Reproduce the data exactly; no word may be added or dropped.

*** Block opens ***

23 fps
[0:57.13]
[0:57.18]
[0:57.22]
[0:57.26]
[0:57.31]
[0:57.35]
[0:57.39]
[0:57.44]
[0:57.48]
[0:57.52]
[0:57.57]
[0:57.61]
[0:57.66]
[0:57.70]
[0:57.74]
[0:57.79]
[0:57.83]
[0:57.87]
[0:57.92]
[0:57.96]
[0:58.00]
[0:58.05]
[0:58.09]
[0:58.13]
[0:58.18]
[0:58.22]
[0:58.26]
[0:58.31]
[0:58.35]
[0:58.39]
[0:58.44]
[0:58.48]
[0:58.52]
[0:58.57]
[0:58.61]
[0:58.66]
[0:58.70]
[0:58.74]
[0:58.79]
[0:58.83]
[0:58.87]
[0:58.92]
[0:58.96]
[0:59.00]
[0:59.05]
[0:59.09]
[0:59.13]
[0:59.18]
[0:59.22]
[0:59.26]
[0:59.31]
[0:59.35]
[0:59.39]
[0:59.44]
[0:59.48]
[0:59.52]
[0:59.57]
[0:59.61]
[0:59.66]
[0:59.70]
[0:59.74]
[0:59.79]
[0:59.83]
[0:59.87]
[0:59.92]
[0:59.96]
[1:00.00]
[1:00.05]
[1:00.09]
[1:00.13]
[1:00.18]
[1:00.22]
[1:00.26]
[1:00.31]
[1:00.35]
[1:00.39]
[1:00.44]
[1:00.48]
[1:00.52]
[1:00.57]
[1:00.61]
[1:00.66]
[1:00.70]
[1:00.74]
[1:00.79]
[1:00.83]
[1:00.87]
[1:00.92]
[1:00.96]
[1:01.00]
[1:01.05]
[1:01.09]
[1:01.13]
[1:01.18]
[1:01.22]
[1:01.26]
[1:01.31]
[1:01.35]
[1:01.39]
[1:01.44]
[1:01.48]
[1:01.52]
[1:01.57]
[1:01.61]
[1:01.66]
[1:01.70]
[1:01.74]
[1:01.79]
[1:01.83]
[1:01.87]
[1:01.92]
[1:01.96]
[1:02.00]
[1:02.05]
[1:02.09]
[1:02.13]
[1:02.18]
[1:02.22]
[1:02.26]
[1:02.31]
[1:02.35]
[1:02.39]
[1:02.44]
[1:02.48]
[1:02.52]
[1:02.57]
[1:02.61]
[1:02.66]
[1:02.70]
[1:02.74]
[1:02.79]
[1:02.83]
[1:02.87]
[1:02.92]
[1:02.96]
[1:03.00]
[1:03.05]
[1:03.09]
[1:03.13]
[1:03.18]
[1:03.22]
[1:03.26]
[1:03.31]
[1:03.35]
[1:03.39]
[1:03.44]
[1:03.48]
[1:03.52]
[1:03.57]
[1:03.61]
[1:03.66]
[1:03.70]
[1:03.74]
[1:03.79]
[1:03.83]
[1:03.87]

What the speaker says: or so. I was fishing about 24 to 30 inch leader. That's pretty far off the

*** Block closes ***

◆ ANSWER
23 fps
[0:57.13]
[0:57.18]
[0:57.22]
[0:57.26]
[0:57.31]
[0:57.35]
[0:57.39]
[0:57.44]
[0:57.48]
[0:57.52]
[0:57.57]
[0:57.61]
[0:57.66]
[0:57.70]
[0:57.74]
[0:57.79]
[0:57.83]
[0:57.87]
[0:57.92]
[0:57.96]
[0:58.00]
[0:58.05]
[0:58.09]
[0:58.13]
[0:58.18]
[0:58.22]
[0:58.26]
[0:58.31]
[0:58.35]
[0:58.39]
[0:58.44]
[0:58.48]
[0:58.52]
[0:58.57]
[0:58.61]
[0:58.66]
[0:58.70]
[0:58.74]
[0:58.79]
[0:58.83]
[0:58.87]
[0:58.92]
[0:58.96]
[0:59.00]
[0:59.05]
[0:59.09]
[0:59.13]
[0:59.18]
[0:59.22]
[0:59.26]
[0:59.31]
[0:59.35]
[0:59.39]
[0:59.44]
[0:59.48]
[0:59.52]
[0:59.57]
[0:59.61]
[0:59.66]
[0:59.70]
[0:59.74]
[0:59.79]
[0:59.83]
[0:59.87]
[0:59.92]
[0:59.96]
[1:00.00]
[1:00.05]
[1:00.09]
[1:00.13]
[1:00.18]
[1:00.22]
[1:00.26]
[1:00.31]
[1:00.35]
[1:00.39]
[1:00.44]
[1:00.48]
[1:00.52]
[1:00.57]
[1:00.61]
[1:00.66]
[1:00.70]
[1:00.74]
[1:00.79]
[1:00.83]
[1:00.87]
[1:00.92]
[1:00.96]
[1:01.00]
[1:01.05]
[1:01.09]
[1:01.13]
[1:01.18]
[1:01.22]
[1:01.26]
[1:01.31]
[1:01.35]
[1:01.39]
[1:01.44]
[1:01.48]
[1:01.52]
[1:01.57]
[1:01.61]
[1:01.66]
[1:01.70]
[1:01.74]
[1:01.79]
[1:01.83]
[1:01.87]
[1:01.92]
[1:01.96]
[1:02.00]
[1:02.05]
[1:02.09]
[1:02.13]
[1:02.18]
[1:02.22]
[1:02.26]
[1:02.31]
[1:02.35]
[1:02.39]
[1:02.44]
[1:02.48]
[1:02.52]
[1:02.57]
[1:02.61]
[1:02.66]
[1:02.70]
[1:02.74]
[1:02.79]
[1:02.83]
[1:02.87]
[1:02.92]
[1:02.96]
[1:03.00]
[1:03.05]
[1:03.09]
[1:03.13]
[1:03.18]
[1:03.22]
[1:03.26]
[1:03.31]
[1:03.35]
[1:03.39]
[1:03.44]
[1:03.48]
[1:03.52]
[1:03.57]
[1:03.61]
[1:03.66]
[1:03.70]
[1:03.74]
[1:03.79]
[1:03.83]
[1:03.87]

What the speaker says: or so. I was fishing about 24 to 30 inch leader. That's pretty far off the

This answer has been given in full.